Ce que l’on peut constater, par exemple, c’est un problème d’ordre géographique: un trop grand nombre de restaurants sur une petite surface. Ou alors un problème par domaine d’activité: s’il y a quatre pizzerias dans un village, il y en a peut-être une de trop.

Que fait GastroNeuchâtel pour venir en aide aux restaurants en difficulté?

Je crois pouvoir dire que nous proposons beaucoup de choses. Et le message que j’aimerais faire passer, c’est ceci: quand la maison est en feu, il est trop tard pour mettre en place un système incendie.

Ce que je veux dire par là, c’est que nous côtoyons beaucoup de patrons investis, qui ont tellement le nez dans le guidon, et cela à longueur de journée, qu’ils n’ont pas l’opportunité de prendre un peu de recul. Et donc de prendre conscience que nos métiers ont changé.

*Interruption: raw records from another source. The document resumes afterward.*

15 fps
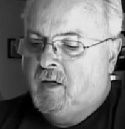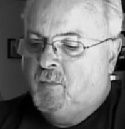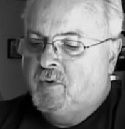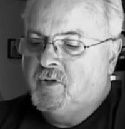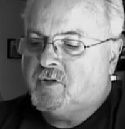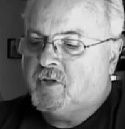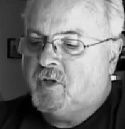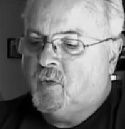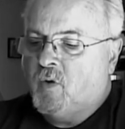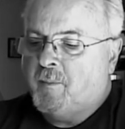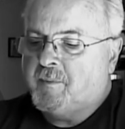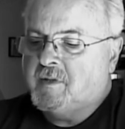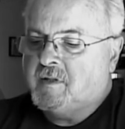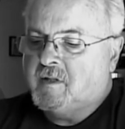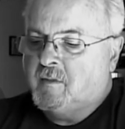And we used to go
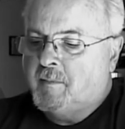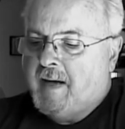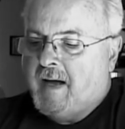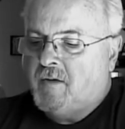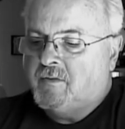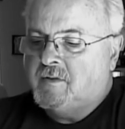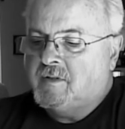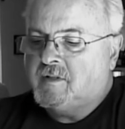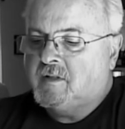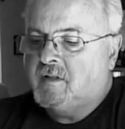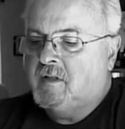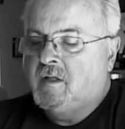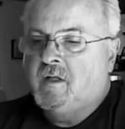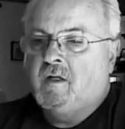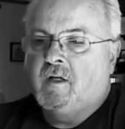up into the mountains.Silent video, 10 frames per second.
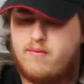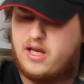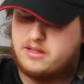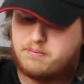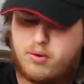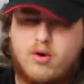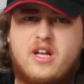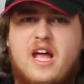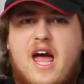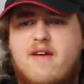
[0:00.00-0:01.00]
It's
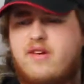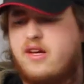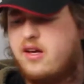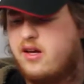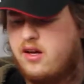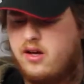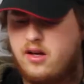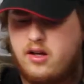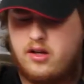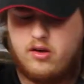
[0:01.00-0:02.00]
pretty heavy.
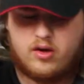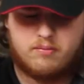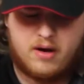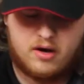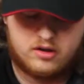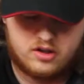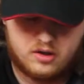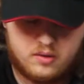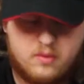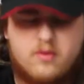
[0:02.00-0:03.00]
You know, compared
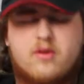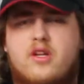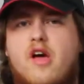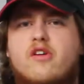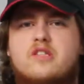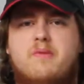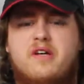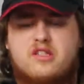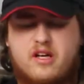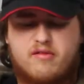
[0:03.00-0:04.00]
to the other
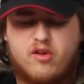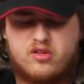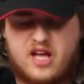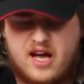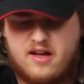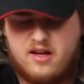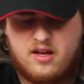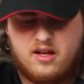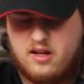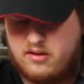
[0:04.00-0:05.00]
speakers I've looked at,
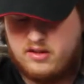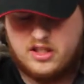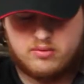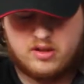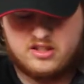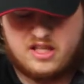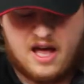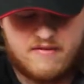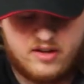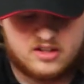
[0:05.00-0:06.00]
this one is the
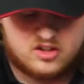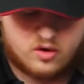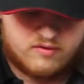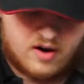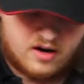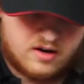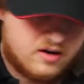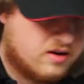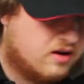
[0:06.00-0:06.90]
heaviest so far.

Chaque restaurant est unique

C’est-à-dire?

Il n’est plus possible, aujourd’hui, d’être un patron qui fait tout, de l’achat des matières premières au travail administratif, en passant par la cuisine, le service, le marketing, les ressources humaines ou encore la diffusion de posts sur les réseaux sociaux.

Sans compter que chaque restaurant est unique en son genre: emplacement, accès, nombre d’employés, gamme de prix, mets proposés, clientèle visée, etc. C’est la raison pour laquelle nous avons créé une «capsule de conseils» pour évaluer les besoins de chacun. Le restaurateur est ensuite dirigé vers différentes formations, mais aussi vers des professionnels de la branche pour être conseillé.

Nous avons par ailleurs créé il y a deux ans un groupe de réseautage et d’échanges entre pairs appelé «la Suite», avec cinq rencontres par année, et c’est un succès.

Je n’aimerais pas oublier celles et ceux qui se lancent: de très jeunes entrepreneurs ouvrent des établissements avec une diversité intéressante, une créativité débordante et ils apportent une dynamique positive et une belle image de notre branche.